Different software will serve different needs. Many users will not know a lot of statistics and will want to choose among some menu of models or analyses, and I respect that. We have written wrappers in Stan with pre-coded versions of various standard choices such as linear and logistic regression, ordered regression, multilevel models with varying intercepts and slopes, and so forth, and we’re working on tutorials that will allow the new user to fit these models in R or Stata or other familiar software.
Other users come to Stan because they want to build their own models, or, better still, want to explore their data by fitting multiple models, comparing them, and evaluating their fit. Indeed, our motivation in developing Stan was to solve problems in my own applied research, to fit models that I could not easily fit any other way.
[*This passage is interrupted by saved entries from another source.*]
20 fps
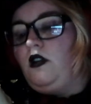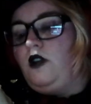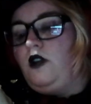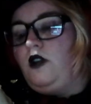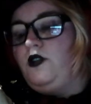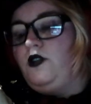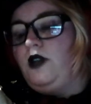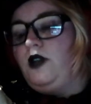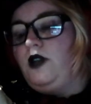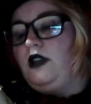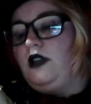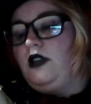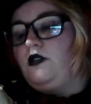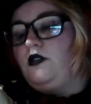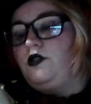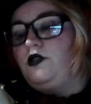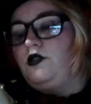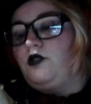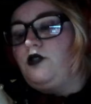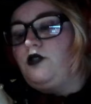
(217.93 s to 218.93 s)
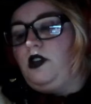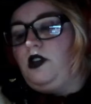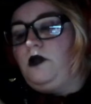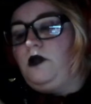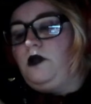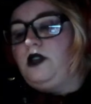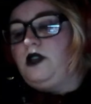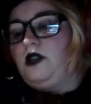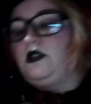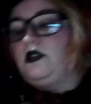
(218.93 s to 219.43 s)
If you get little stringy
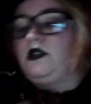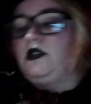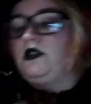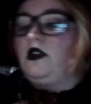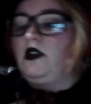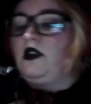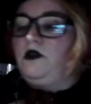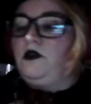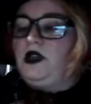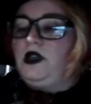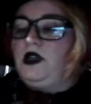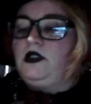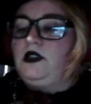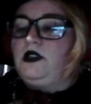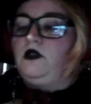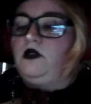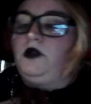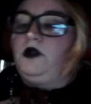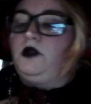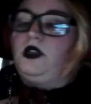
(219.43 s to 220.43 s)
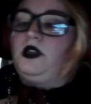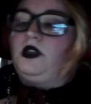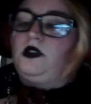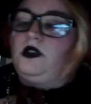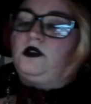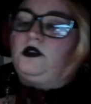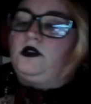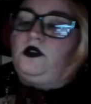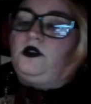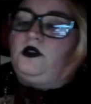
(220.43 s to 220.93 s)
bits, it's not a big deal
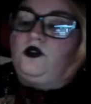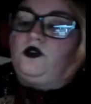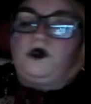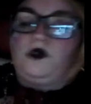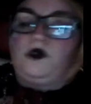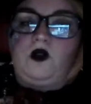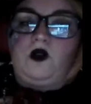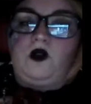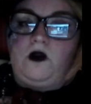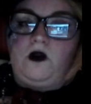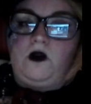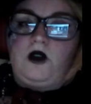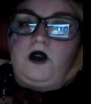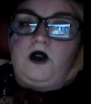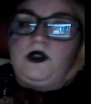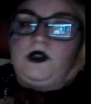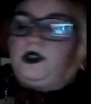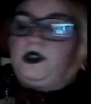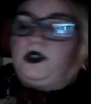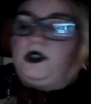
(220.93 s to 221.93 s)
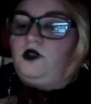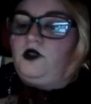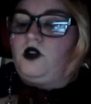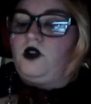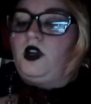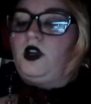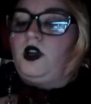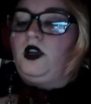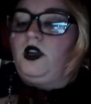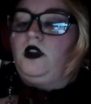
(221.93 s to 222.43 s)
because you can just pull them off as they
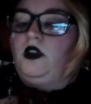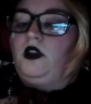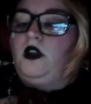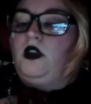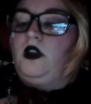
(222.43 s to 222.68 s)
dry.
Statistics is sometimes divided between graphical or “exploratory” data analysis, and formal or “confirmatory” inference. But I think that division is naive: in my experience, data exploration is most effectively done using models, and, conversely, our most successful models are constructed as the result of an intensive period of exploration and feedback. So, for me, I want model-fitting software that is:
– Flexible (so I can fit the models I want and expand them in often unanticipated ways);
– Fast (so I can fit many models);
– Connected to other software (so I can prepare my datasets before entering them in the model, and I can graphically and otherwise explore the fitted model relative to the data);
– Open (so I can engage my collaborators and the larger scientific community in my work, and conversely so I can contribute by sharing my modeling expertise in a common language);
– Readable and transparent (both so I can communicate my models with others and so I can actually understand what my models are doing).
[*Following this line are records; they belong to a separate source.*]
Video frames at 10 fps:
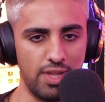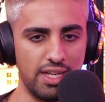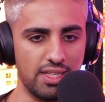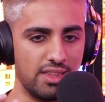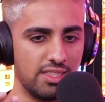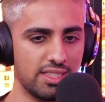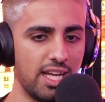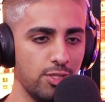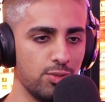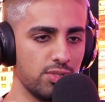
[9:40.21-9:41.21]
like the
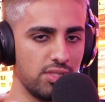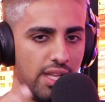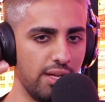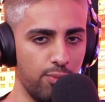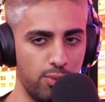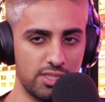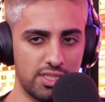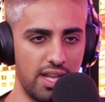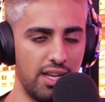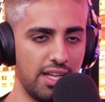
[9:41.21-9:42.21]
schedule like
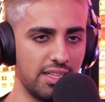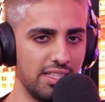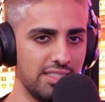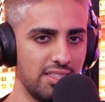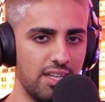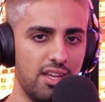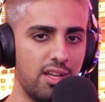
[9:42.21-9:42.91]
works kind of like this:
Our efforts on Stan move us toward these goals.
Lots of directions here. From the modeling direction, we have problems such as polling where our samples are getting worse and worse, less and less representative, and we need to do more and more modeling to make reasonable inferences from sample to population. For decision making we need causal inference, which typically requires modeling to adjust for differences between so-called treatment and control groups in observational studies. And just about any treatment effect we care about will vary depending on scenario. The challenge here is to estimate this variation, while accepting that in practice we will have a large residue of uncertainty. We’re no longer in the situation where “p less than .05” can be taken as a sign of a discovery. We need to accept uncertainty and embrace variation. And that’s true no matter how “big” our data are.
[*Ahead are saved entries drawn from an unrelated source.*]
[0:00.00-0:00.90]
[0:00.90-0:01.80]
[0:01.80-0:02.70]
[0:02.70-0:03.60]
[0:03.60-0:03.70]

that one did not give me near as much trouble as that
In practice, much of my thought goes into computing. We know our data are messy, we know we want to fit big models, but the challenge is to do so stably and in reasonable time—in the current jargon, we want “scalable” inference. Efficiency, stability, and speed of computing are essential. And we want more speed than you might think, because, as discussed earlier, when I’m learning from data I want to fit lots and lots of models. Of course then you have to be concerned about overfitting, but that’s another story. For most of the problems I’ve worked on, there are potential big gains from exploration, especially if that exploration is done through substantively-based models and controlled with real prior information. That is, Bayesian data analysis.